Fault-tolerant stream processing using SAP Data Intelligence

This blog will show you how to ingest stream(unbounded) data into SAP HANA in a fault-tolerant way using SAP Data Intelligence. We will start from a simple solution and improve it gradually until the processing meets the demand of our expectation.

1. A simple data ingestion pipeline

The below figure shows a simple example pipeline graph provided by SAP Data Intelligence. The “Data Generator” operator produces sensor data as a CSV string message. The message is loaded into SAP HANA and in parallel sent to a terminal, which you can use to see the generated data.

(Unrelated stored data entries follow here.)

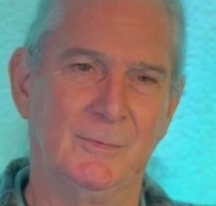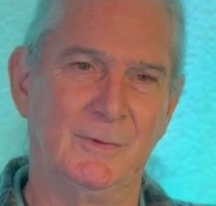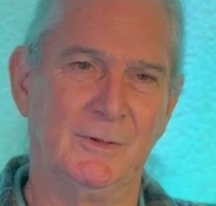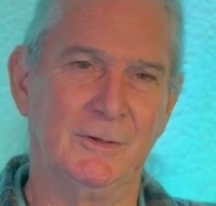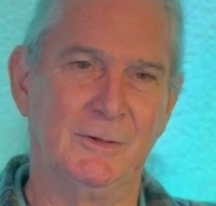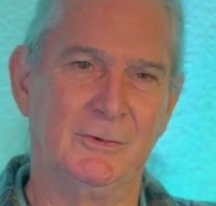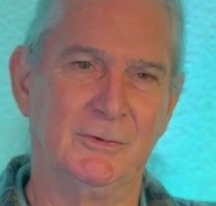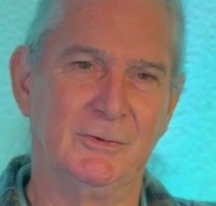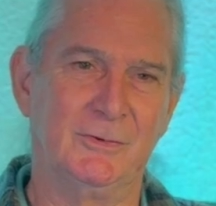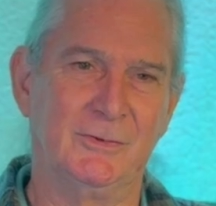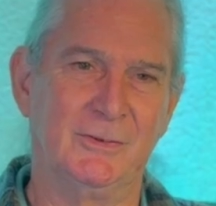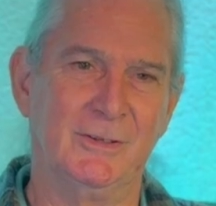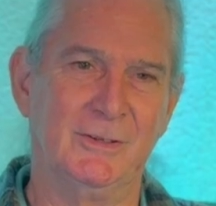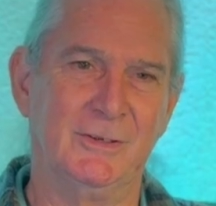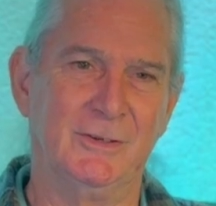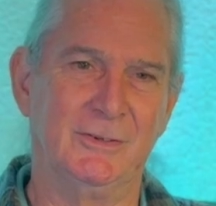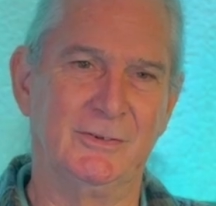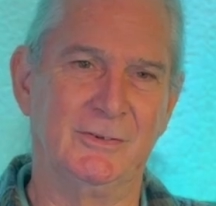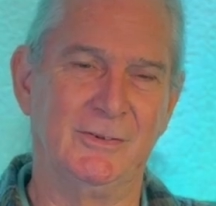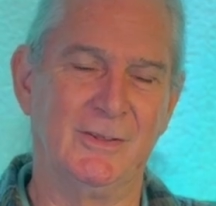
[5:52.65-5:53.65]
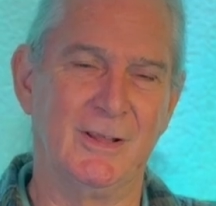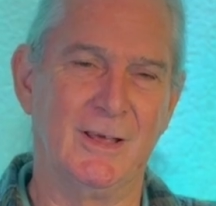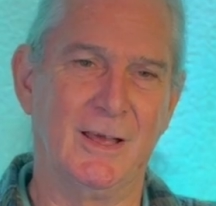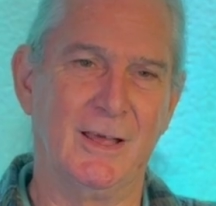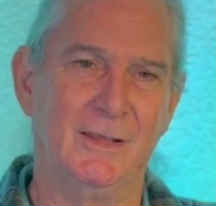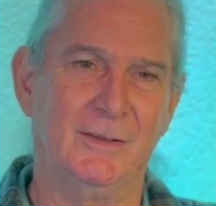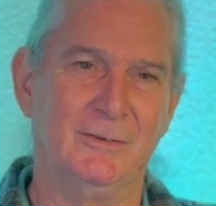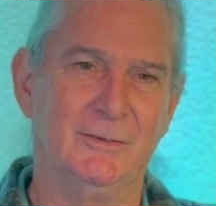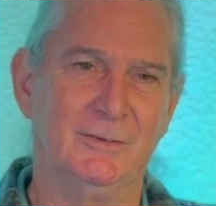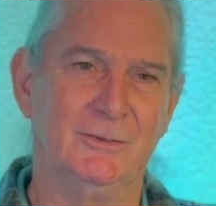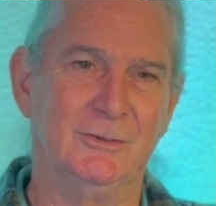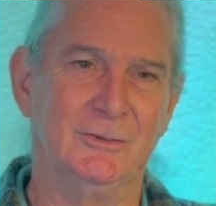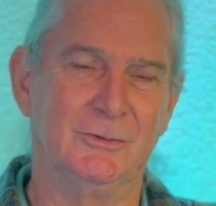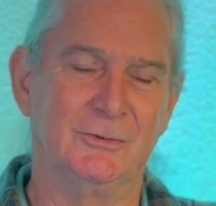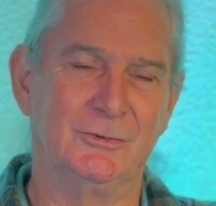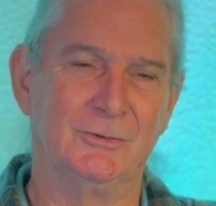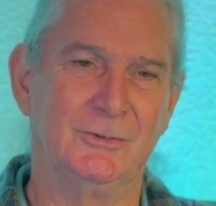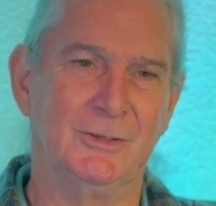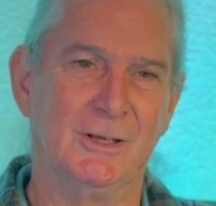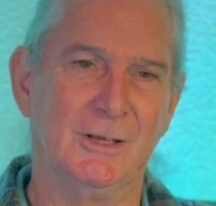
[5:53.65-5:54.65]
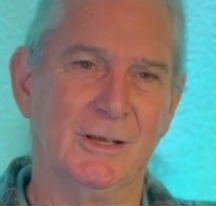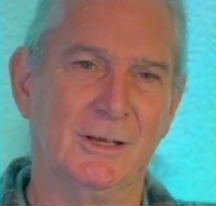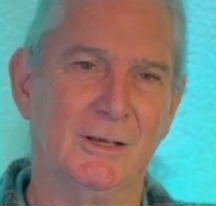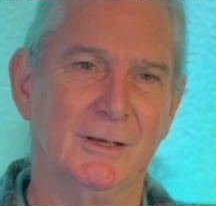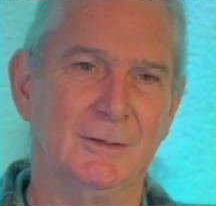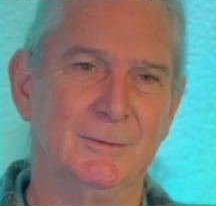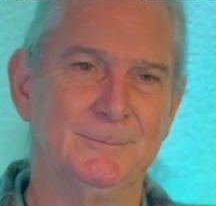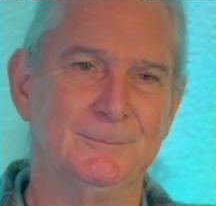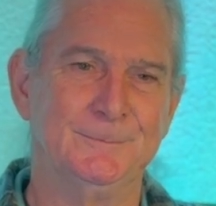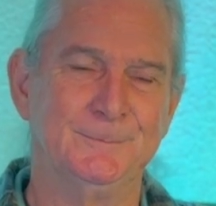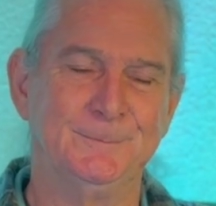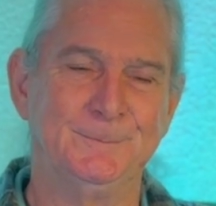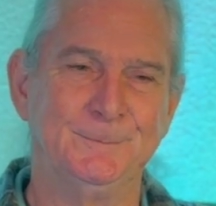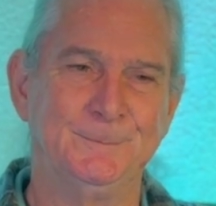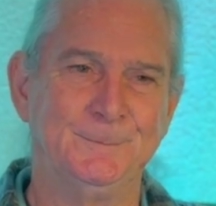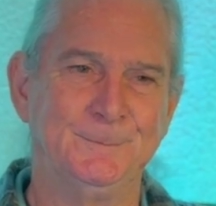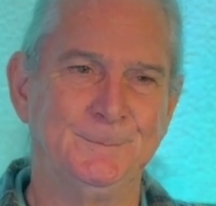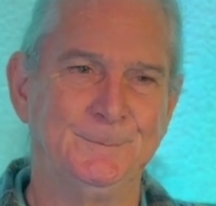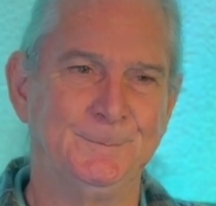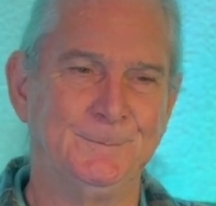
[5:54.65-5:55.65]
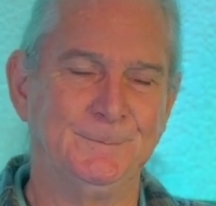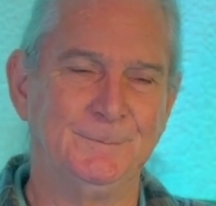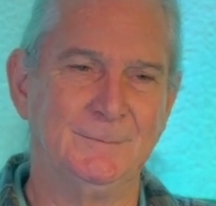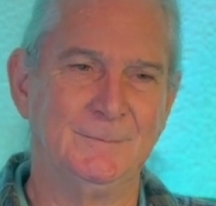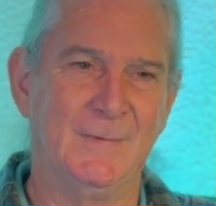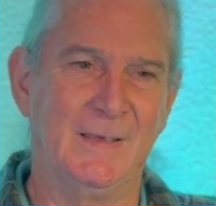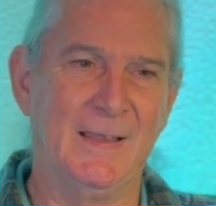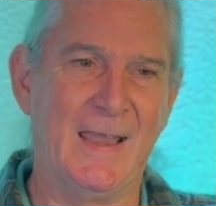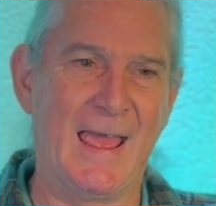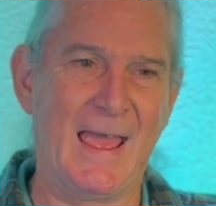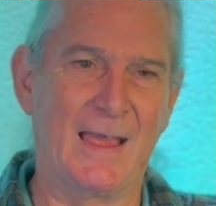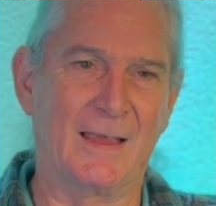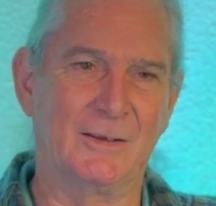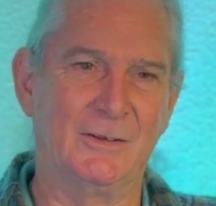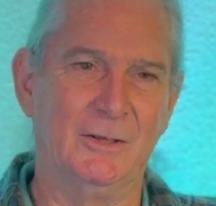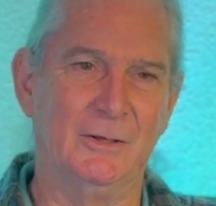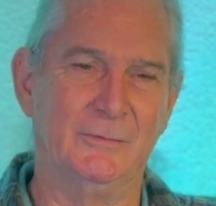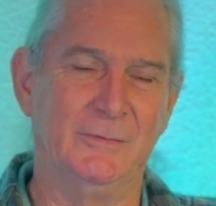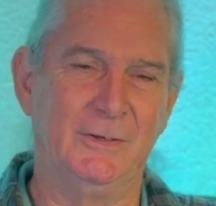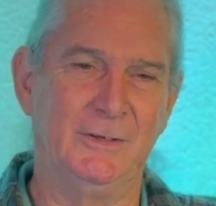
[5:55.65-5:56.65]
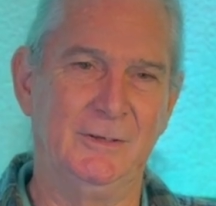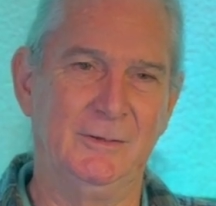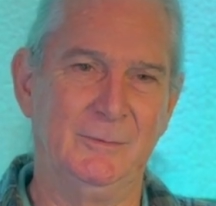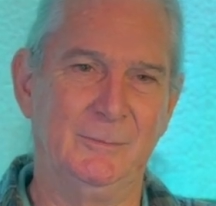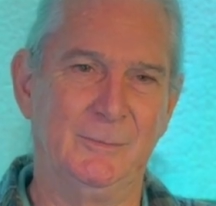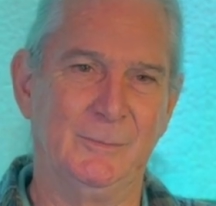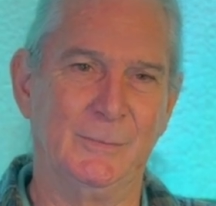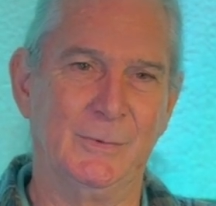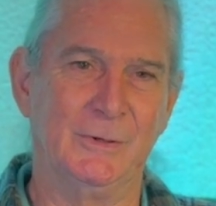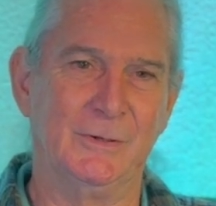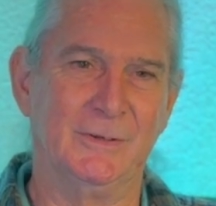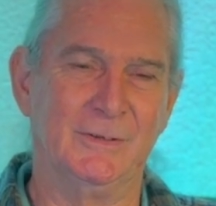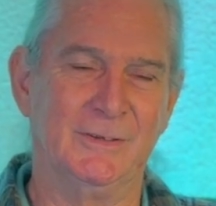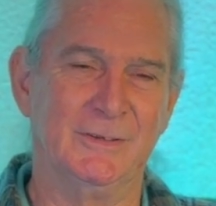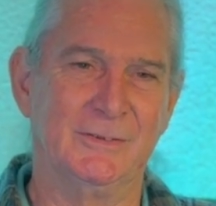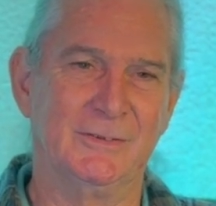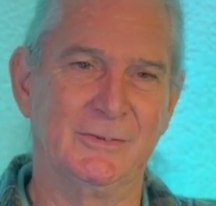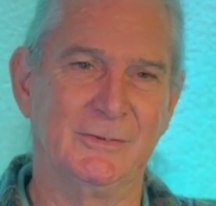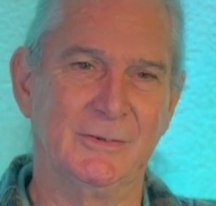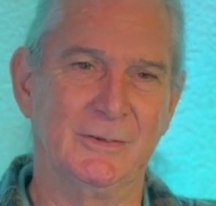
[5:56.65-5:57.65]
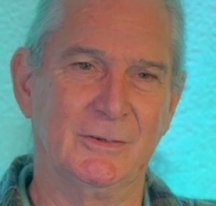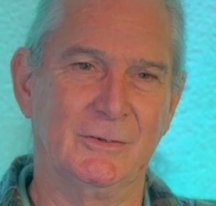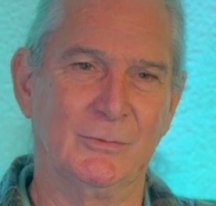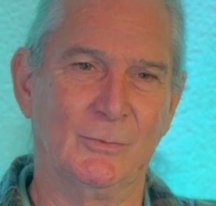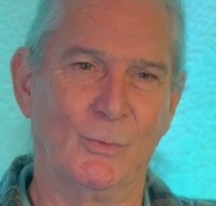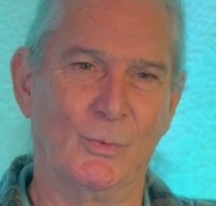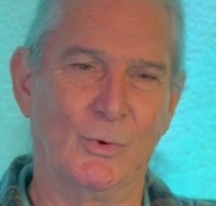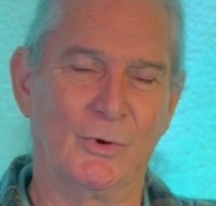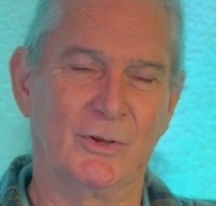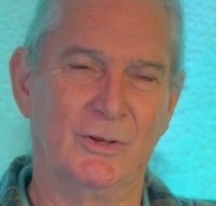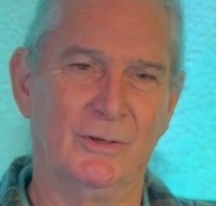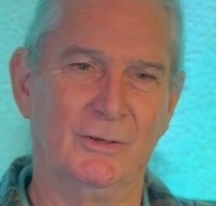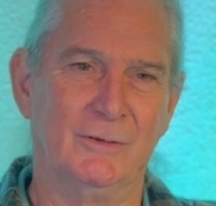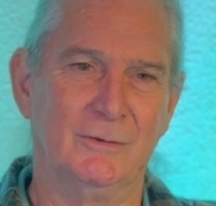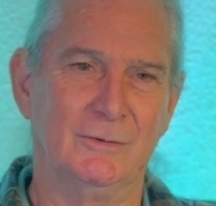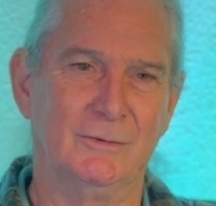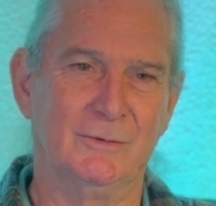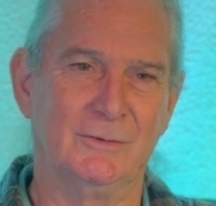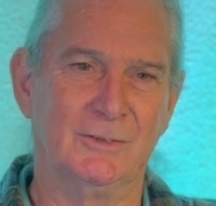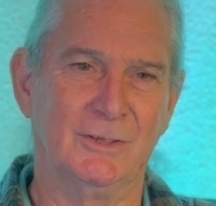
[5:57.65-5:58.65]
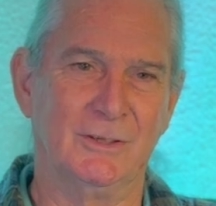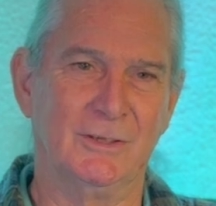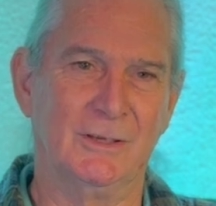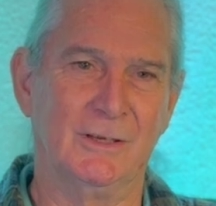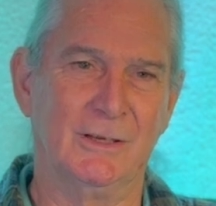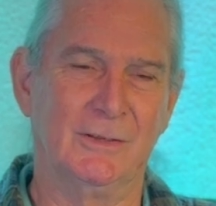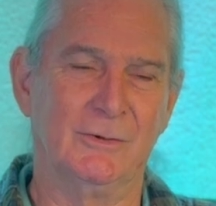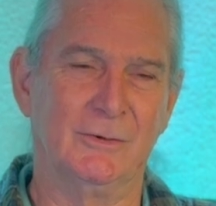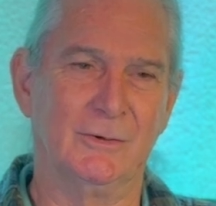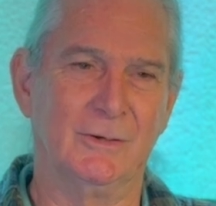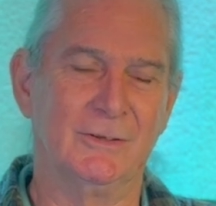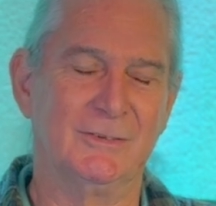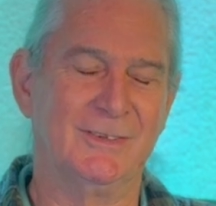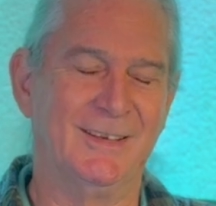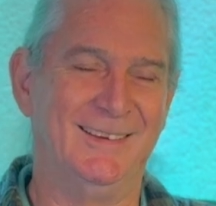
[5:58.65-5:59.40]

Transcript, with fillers: that it's that it's not just. Uh, an activity, but it's it's working together. It's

It looks good for a demonstration purpose. However, in reality we cannot take the assumption that everything works just fine in a distributed environment. The pipeline execution might be dead if something unexpected occurred. For example, what if there is a temporal network partition and the HANA Client connection timeout? We need our pipeline executed in a fault-tolerant way:

  • The data generator should be decoupled from its consumers. And it should be able to continue generate messages regardless if the consumers failed or not.
  • Regardless of what caused the consumer failure and how long the failure lasts, it should be able to recover by picking up the data at the place where it left during the failure period instead of processing from the beginning. This will save the processing time.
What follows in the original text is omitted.